CacheQ targets a variety of platforms from GPGPUs to FPGAs.
“Demand for hardware acceleration beyond x86 is tremendous,” says Clay Johnson, chief executive officer and co-founder of CacheQ Systems. “Our goal is to simplify high-performance data center and edge-computing application development. The QCC Acceleration Platform meets that goal and will enable new solutions across a variety of applications, including life sciences, financial trading, government, oil and gas exploration, and industrial IoT.”
The platform is based on the CacheQ virtual machine (CQVM). Applications are compiled using an LLVM-based compiler that generates the CacheQ target language (CTL). This approach is typical for LLVM-based compilers, including popular C/C++ versions. In turn, it can be used to target a particular platform like an FPGA. A system can also be run through the virtual-machine optimizer and partitioner.

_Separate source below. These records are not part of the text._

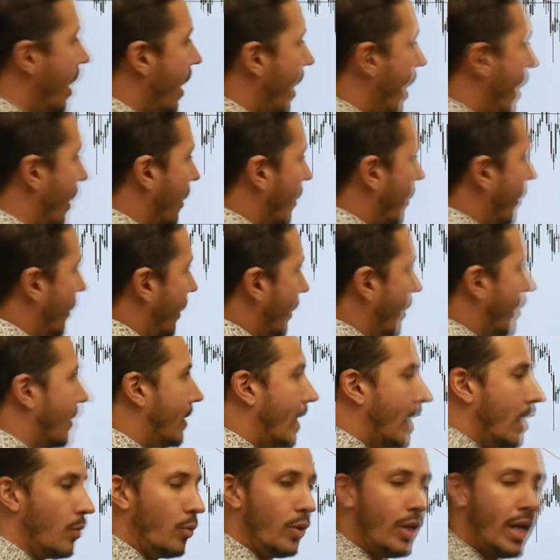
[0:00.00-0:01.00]
and since
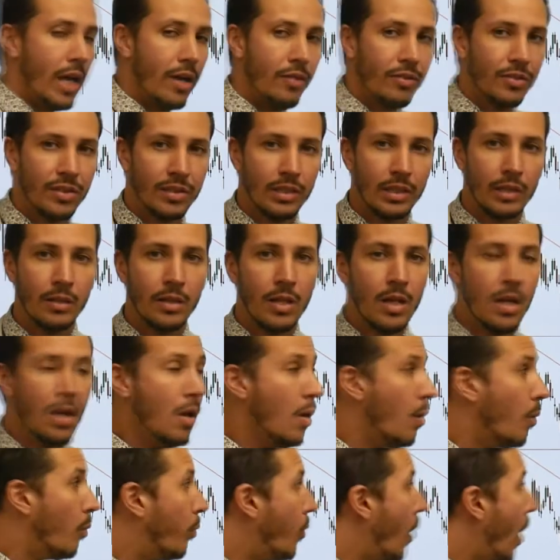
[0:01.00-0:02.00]
then we have seen
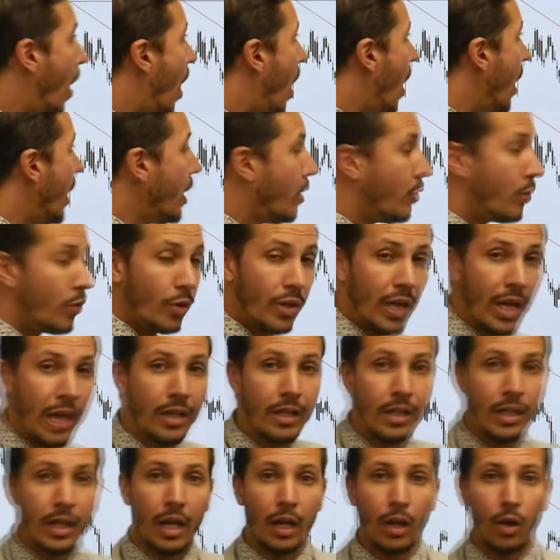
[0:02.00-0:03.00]
EUR
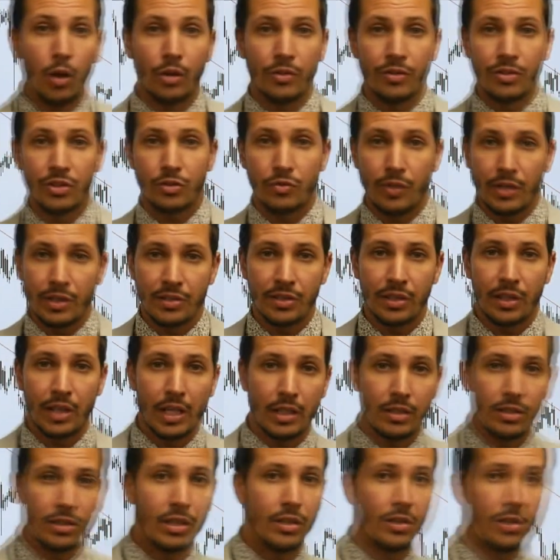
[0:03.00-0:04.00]
gaining a lot of strength
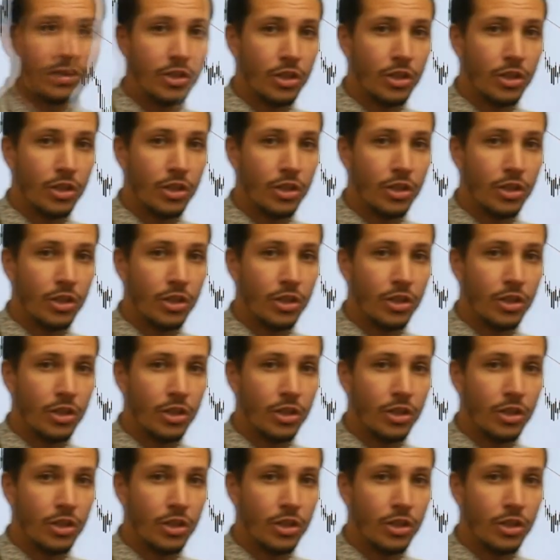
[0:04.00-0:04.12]
against the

Partitioning is important for large applications that will span multiple chips, systems, or even data centers. It can be a challenging problem because of timing, memory, and pipeline considerations. Many developers do this manually, but having a tool that’s able to handle it automatically or under user-configuration control allows for easy repartitioning. Thanks to the approach, custom many-port pooled memory architectures can be included, significantly improving overall system performance. FPGAs lend themselves to such a technique.
CacheQ needn’t target a homogeneous system. In fact, most systems will be heterogeneous in nature, making partitioning and support issues like memory management critically important. Issues like pointer support, memory-pool management, and multiport memory designs come into play, leading to a rather complex solution. Repartitioning a system can change how these pieces work together and how they’re structured. Manual programming would be prone to errors, whereas the compiler and tool approach used here handles these automatically, enabling changes to be made and quickly evaluated.